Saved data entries
*** Begin section ***

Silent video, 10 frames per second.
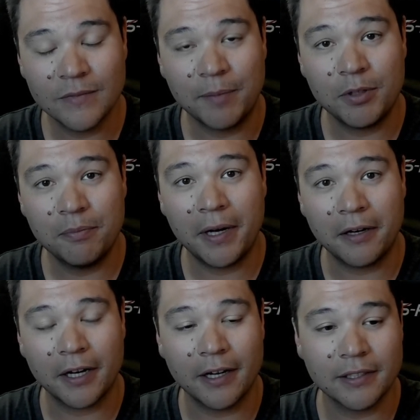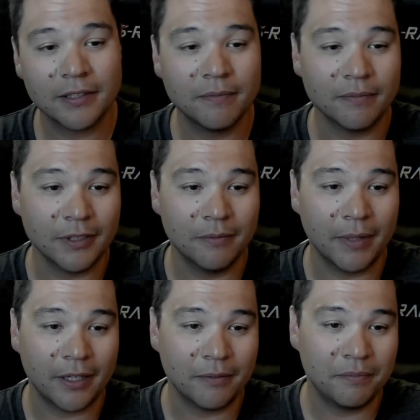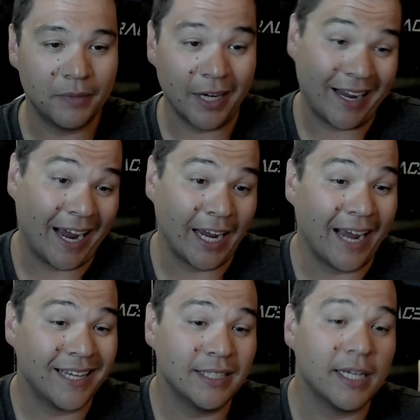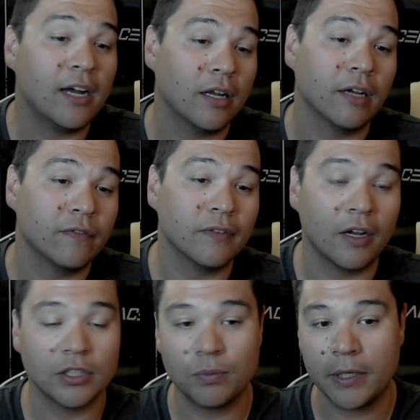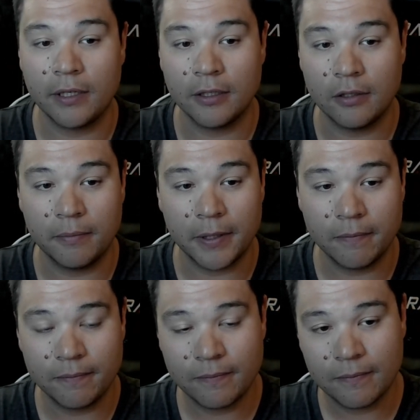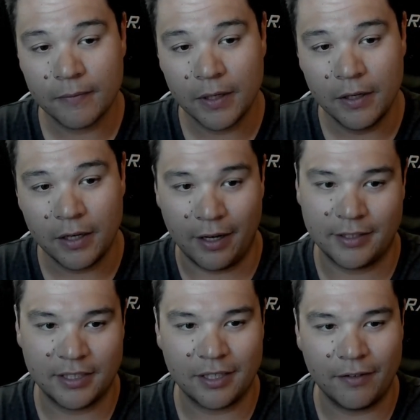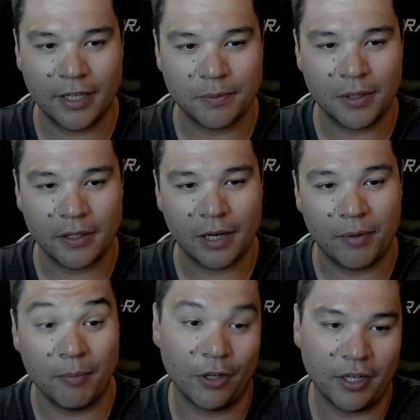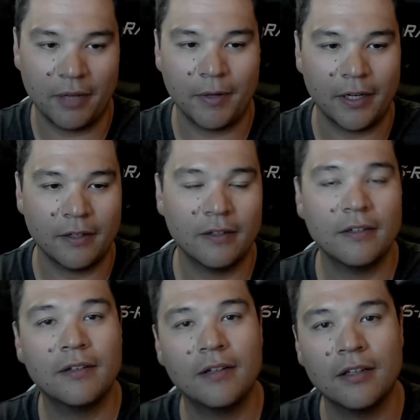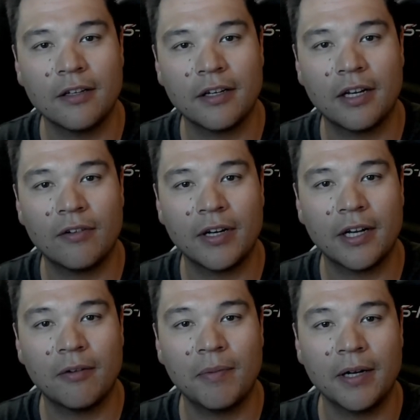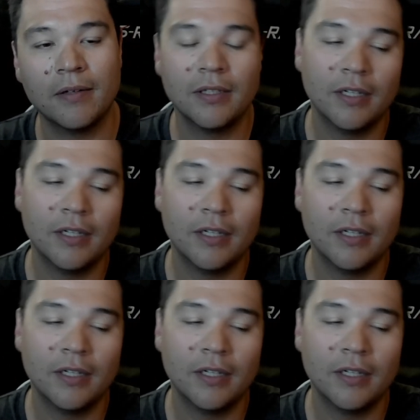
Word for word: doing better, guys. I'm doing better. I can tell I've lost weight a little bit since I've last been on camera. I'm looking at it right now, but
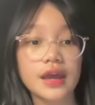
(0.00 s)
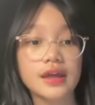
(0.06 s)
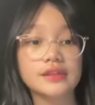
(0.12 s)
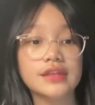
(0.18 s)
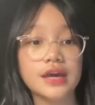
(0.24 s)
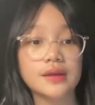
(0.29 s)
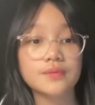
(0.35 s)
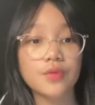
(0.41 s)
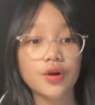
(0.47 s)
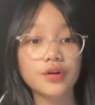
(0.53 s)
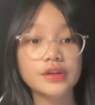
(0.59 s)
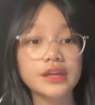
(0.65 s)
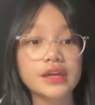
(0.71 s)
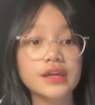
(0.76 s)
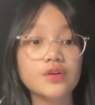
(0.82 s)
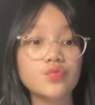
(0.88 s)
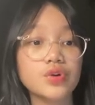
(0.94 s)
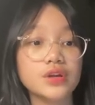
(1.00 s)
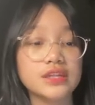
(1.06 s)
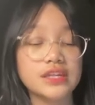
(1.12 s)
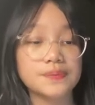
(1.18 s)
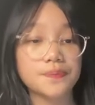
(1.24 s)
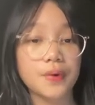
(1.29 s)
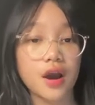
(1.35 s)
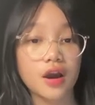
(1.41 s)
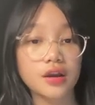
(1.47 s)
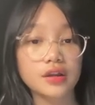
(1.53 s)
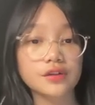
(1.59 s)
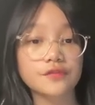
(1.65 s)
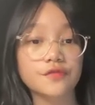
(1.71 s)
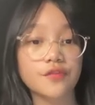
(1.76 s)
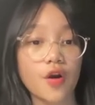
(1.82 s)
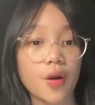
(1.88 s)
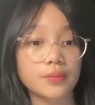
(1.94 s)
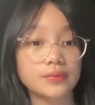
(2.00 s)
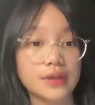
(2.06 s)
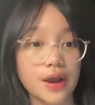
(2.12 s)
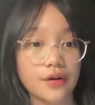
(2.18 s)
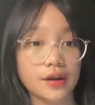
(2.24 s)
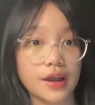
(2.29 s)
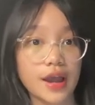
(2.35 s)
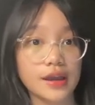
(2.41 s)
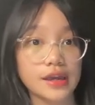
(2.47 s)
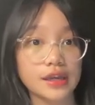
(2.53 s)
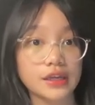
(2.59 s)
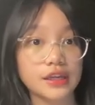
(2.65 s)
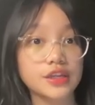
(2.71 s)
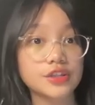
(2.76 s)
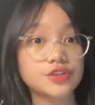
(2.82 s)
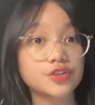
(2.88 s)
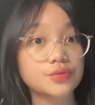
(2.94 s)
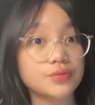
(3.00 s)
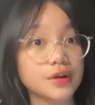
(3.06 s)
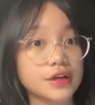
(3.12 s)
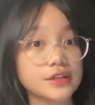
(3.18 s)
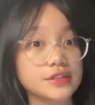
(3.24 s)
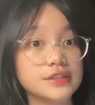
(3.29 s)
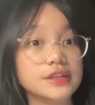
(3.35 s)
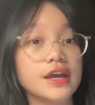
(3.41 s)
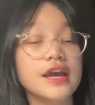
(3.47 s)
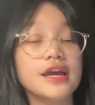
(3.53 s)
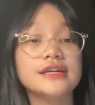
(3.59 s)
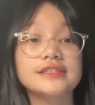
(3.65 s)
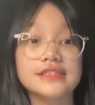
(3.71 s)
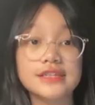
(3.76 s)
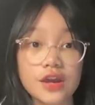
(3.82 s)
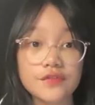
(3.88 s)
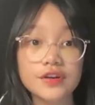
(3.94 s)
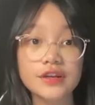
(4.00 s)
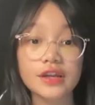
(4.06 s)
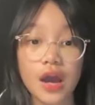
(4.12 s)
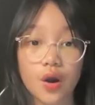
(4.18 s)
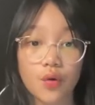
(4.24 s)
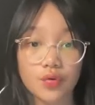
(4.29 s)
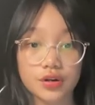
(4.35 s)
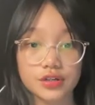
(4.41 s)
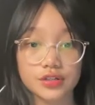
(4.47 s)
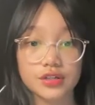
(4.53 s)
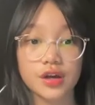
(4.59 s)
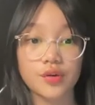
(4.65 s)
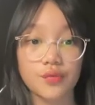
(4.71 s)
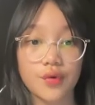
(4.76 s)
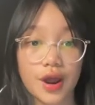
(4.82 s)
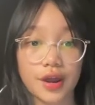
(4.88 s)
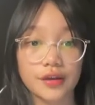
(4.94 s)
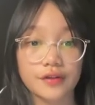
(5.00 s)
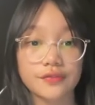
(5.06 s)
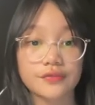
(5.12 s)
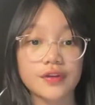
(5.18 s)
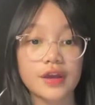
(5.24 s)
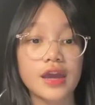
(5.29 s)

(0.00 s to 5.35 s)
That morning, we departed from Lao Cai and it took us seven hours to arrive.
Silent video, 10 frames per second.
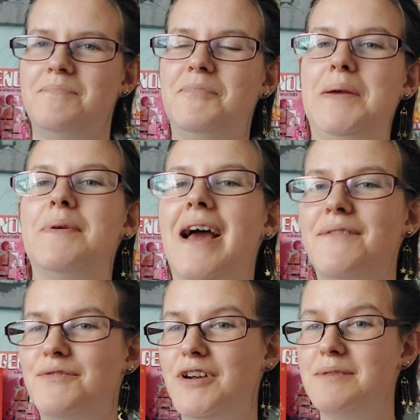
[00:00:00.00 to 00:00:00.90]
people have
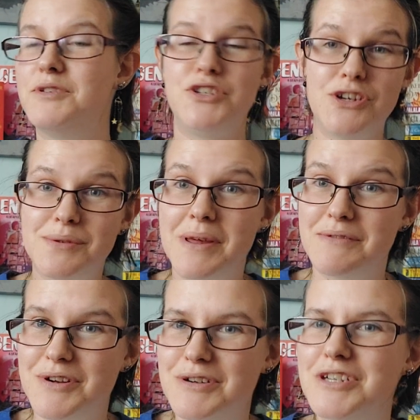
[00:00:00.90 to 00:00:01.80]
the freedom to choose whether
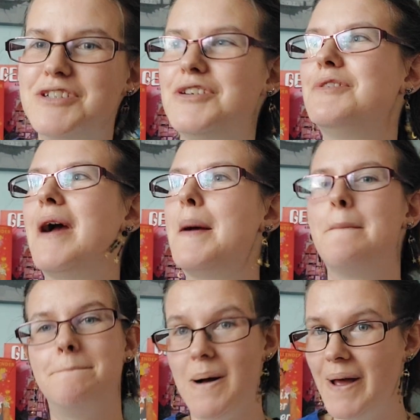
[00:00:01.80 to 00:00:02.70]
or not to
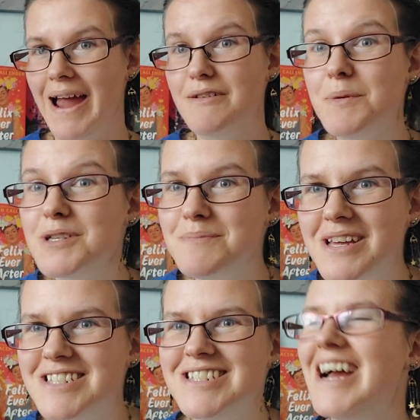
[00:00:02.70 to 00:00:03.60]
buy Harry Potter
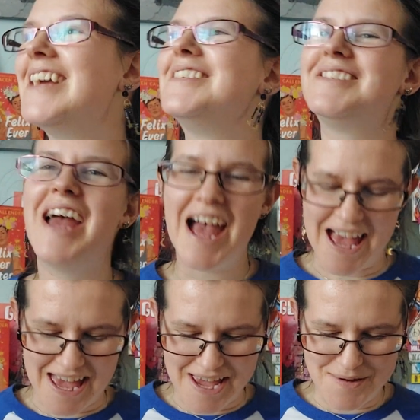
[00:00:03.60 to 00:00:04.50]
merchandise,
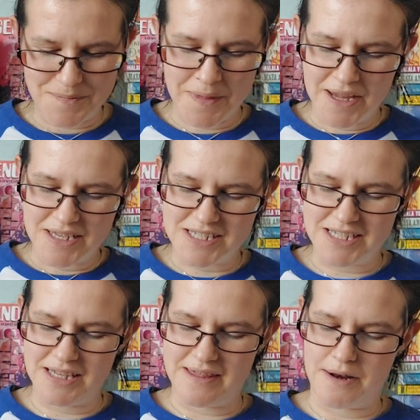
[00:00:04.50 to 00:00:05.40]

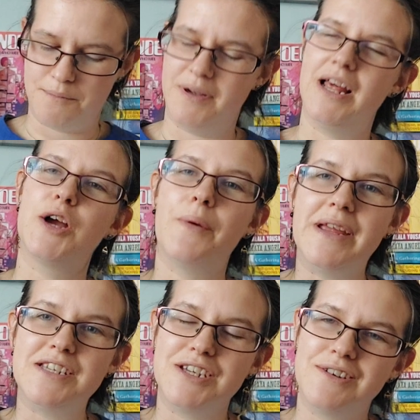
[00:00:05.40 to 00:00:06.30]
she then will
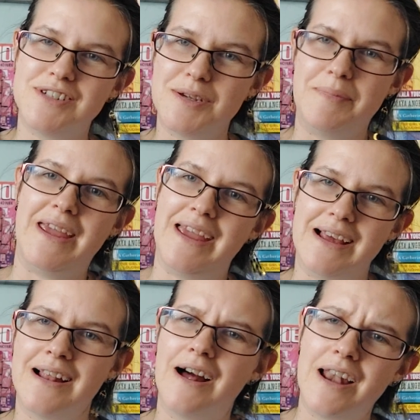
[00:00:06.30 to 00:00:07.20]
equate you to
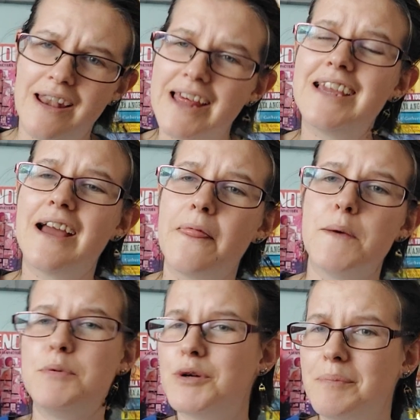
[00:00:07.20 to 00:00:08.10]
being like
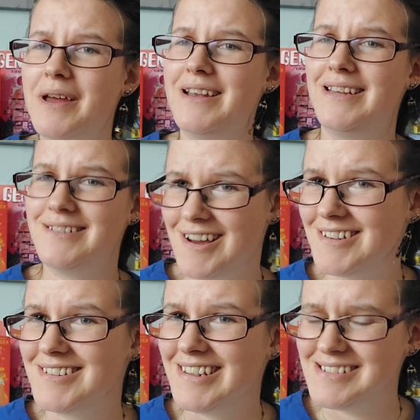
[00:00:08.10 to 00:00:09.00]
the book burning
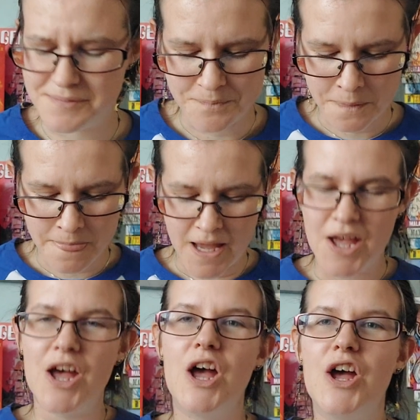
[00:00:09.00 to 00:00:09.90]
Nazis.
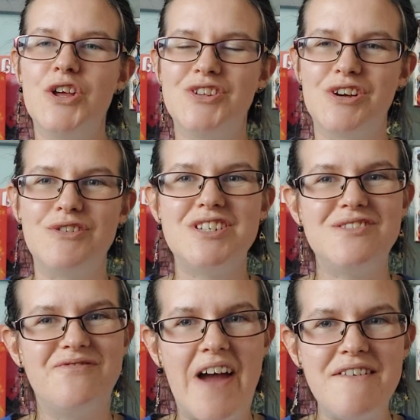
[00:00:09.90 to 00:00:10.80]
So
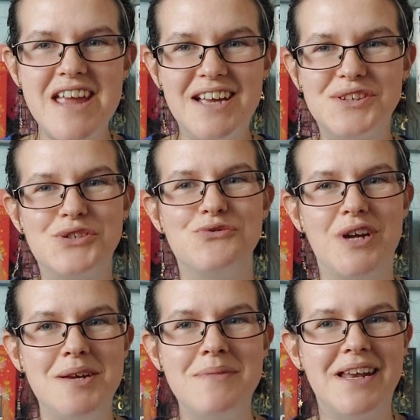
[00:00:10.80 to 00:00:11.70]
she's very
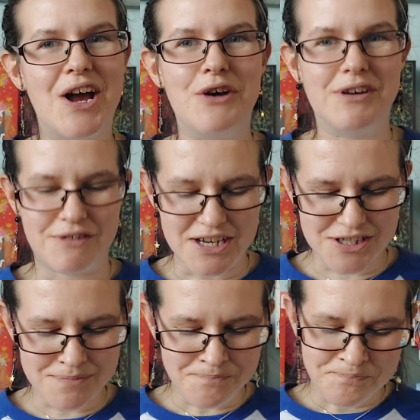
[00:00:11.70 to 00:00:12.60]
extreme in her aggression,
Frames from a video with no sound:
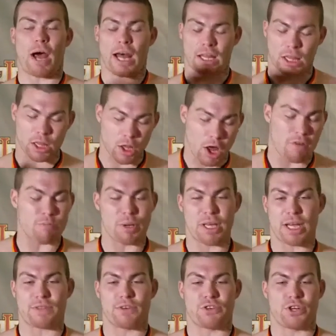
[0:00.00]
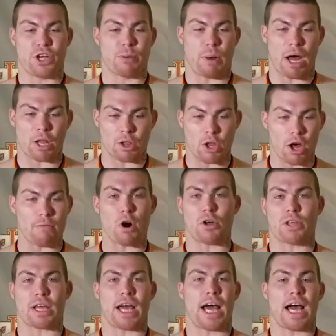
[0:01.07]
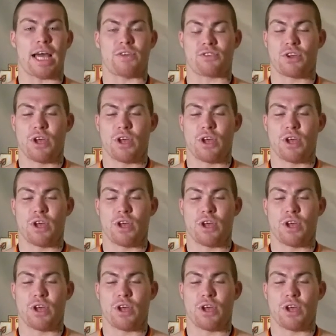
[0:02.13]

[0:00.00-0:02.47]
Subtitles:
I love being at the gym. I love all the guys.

*** End section ***

What you are asked to do
Reproduce all the data as it stands. The pictures are not part of the copy.

Output of the exercise
Silent video, 10 frames per second.
Word for word: doing better, guys. I'm doing better. I can tell I've lost weight a little bit since I've last been on camera. I'm looking at it right now, but
(0.00 s)
(0.06 s)
(0.12 s)
(0.18 s)
(0.24 s)
(0.29 s)
(0.35 s)
(0.41 s)
(0.47 s)
(0.53 s)
(0.59 s)
(0.65 s)
(0.71 s)
(0.76 s)
(0.82 s)
(0.88 s)
(0.94 s)
(1.00 s)
(1.06 s)
(1.12 s)
(1.18 s)
(1.24 s)
(1.29 s)
(1.35 s)
(1.41 s)
(1.47 s)
(1.53 s)
(1.59 s)
(1.65 s)
(1.71 s)
(1.76 s)
(1.82 s)
(1.88 s)
(1.94 s)
(2.00 s)
(2.06 s)
(2.12 s)
(2.18 s)
(2.24 s)
(2.29 s)
(2.35 s)
(2.41 s)
(2.47 s)
(2.53 s)
(2.59 s)
(2.65 s)
(2.71 s)
(2.76 s)
(2.82 s)
(2.88 s)
(2.94 s)
(3.00 s)
(3.06 s)
(3.12 s)
(3.18 s)
(3.24 s)
(3.29 s)
(3.35 s)
(3.41 s)
(3.47 s)
(3.53 s)
(3.59 s)
(3.65 s)
(3.71 s)
(3.76 s)
(3.82 s)
(3.88 s)
(3.94 s)
(4.00 s)
(4.06 s)
(4.12 s)
(4.18 s)
(4.24 s)
(4.29 s)
(4.35 s)
(4.41 s)
(4.47 s)
(4.53 s)
(4.59 s)
(4.65 s)
(4.71 s)
(4.76 s)
(4.82 s)
(4.88 s)
(4.94 s)
(5.00 s)
(5.06 s)
(5.12 s)
(5.18 s)
(5.24 s)
(5.29 s)

(0.00 s to 5.35 s)
That morning, we departed from Lao Cai and it took us seven hours to arrive.
Silent video, 10 frames per second.
[00:00:00.00 to 00:00:00.90]
people have
[00:00:00.90 to 00:00:01.80]
the freedom to choose whether
[00:00:01.80 to 00:00:02.70]
or not to
[00:00:02.70 to 00:00:03.60]
buy Harry Potter
[00:00:03.60 to 00:00:04.50]
merchandise,
[00:00:04.50 to 00:00:05.40]

[00:00:05.40 to 00:00:06.30]
she then will
[00:00:06.30 to 00:00:07.20]
equate you to
[00:00:07.20 to 00:00:08.10]
being like
[00:00:08.10 to 00:00:09.00]
the book burning
[00:00:09.00 to 00:00:09.90]
Nazis.
[00:00:09.90 to 00:00:10.80]
So
[00:00:10.80 to 00:00:11.70]
she's very
[00:00:11.70 to 00:00:12.60]
extreme in her aggression,
Frames from a video with no sound:
[0:00.00]
[0:01.07]
[0:02.13]

[0:00.00-0:02.47]
Subtitles:
I love being at the gym. I love all the guys.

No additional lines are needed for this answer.